Mamdani proves his power with New York endorsements, plus more takeaways from Tuesday’s primaries

by | Jul 17, 2026 | Politics, Technology

News summary produced by Claude AI

New York City Mayor Zohran Mamdani endorsed three progressive candidates in Democratic U.S. House primaries held Tuesday, and all three won their races. Two of the victors are self-described democratic socialists who are expected to win their general election contests in heavily Democratic districts. Mamdani characterized his approach as supporting “better Democrats” who would “put working people back at the heart of politics.” The results included state Assembly Member Claire Valdez defeating Brooklyn Borough President Antonio Reynoso for retiring U.S. Rep. Nydia Velázquez’s seat, and Democratic U.S. Rep. Adriano Espaillat losing his reelection bid to Darializa Avila Chevalier, a Mamdani-backed candidate without prior public office experience. Former city comptroller Brad Lander also won with Mamdani’s support, defeating U.S. Rep. Dan Goldman.

In a Manhattan Democratic primary for retiring U.S. Rep. Jerry Nadler’s seat, a competition emerged between major artificial intelligence industry factions. New York Assemblyman Alex Bores, a former Palantir employee who proposed sweeping state-level AI regulation, faced opposition from groups financed by OpenAI investors spending over $7 million in attack advertising. Anthropic-connected groups countered with more than $10 million in supporting ads. Bores ultimately lost to Assemblymember Micah Lasher, a longtime government official backed by Democratic leadership, who criticized the involvement of major tech companies in the race.

President Donald Trump adjusted his endorsement strategy following two unsuccessful endorsements in earlier gubernatorial primaries. After initially backing Lt. Gov. Pamela Evette in South Carolina, Trump added an endorsement of state Attorney General Alan Wilson in the runoff, stating he could not risk hurting either candidate by endorsing only one. Wilson won the runoff, giving Trump another successful endorsement on the night.
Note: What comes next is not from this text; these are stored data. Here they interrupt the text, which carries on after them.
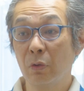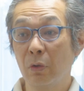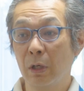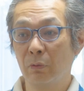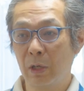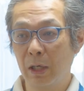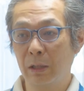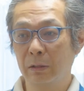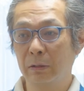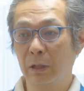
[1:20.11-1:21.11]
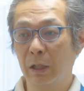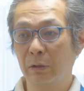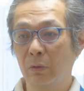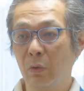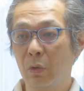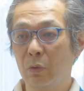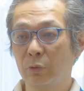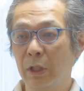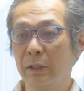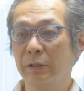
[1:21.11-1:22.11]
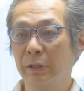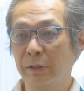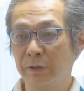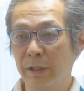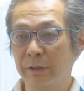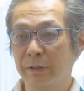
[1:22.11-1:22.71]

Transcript: 昭安はアットホームな施設でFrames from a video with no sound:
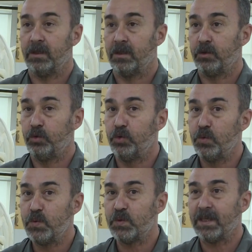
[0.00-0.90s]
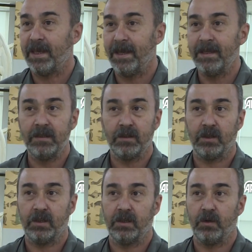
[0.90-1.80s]
E, günümüzde en
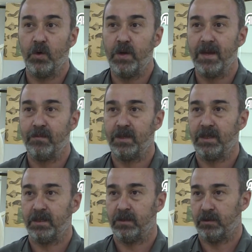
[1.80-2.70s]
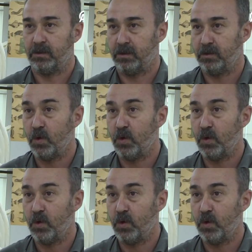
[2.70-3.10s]
e, önemli e,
In Utah, a newly created Democratic district in the Salt Lake City area drew unusual attention to Democratic primaries in the traditionally Republican state. Former U.S. Rep. Ben McAdams won the Democratic primary in the new left-leaning district after shifting his positions, now supporting abortion rights after previously describing himself as pro-life. In Maryland, Democratic Gov. Wes Moore won his party’s primary for reelection to a second term and is viewed by observers as a potential presidential candidate. Republicans selected Dan Cox, characterized as the furthest-right candidate in the field, in their gubernatorial primary.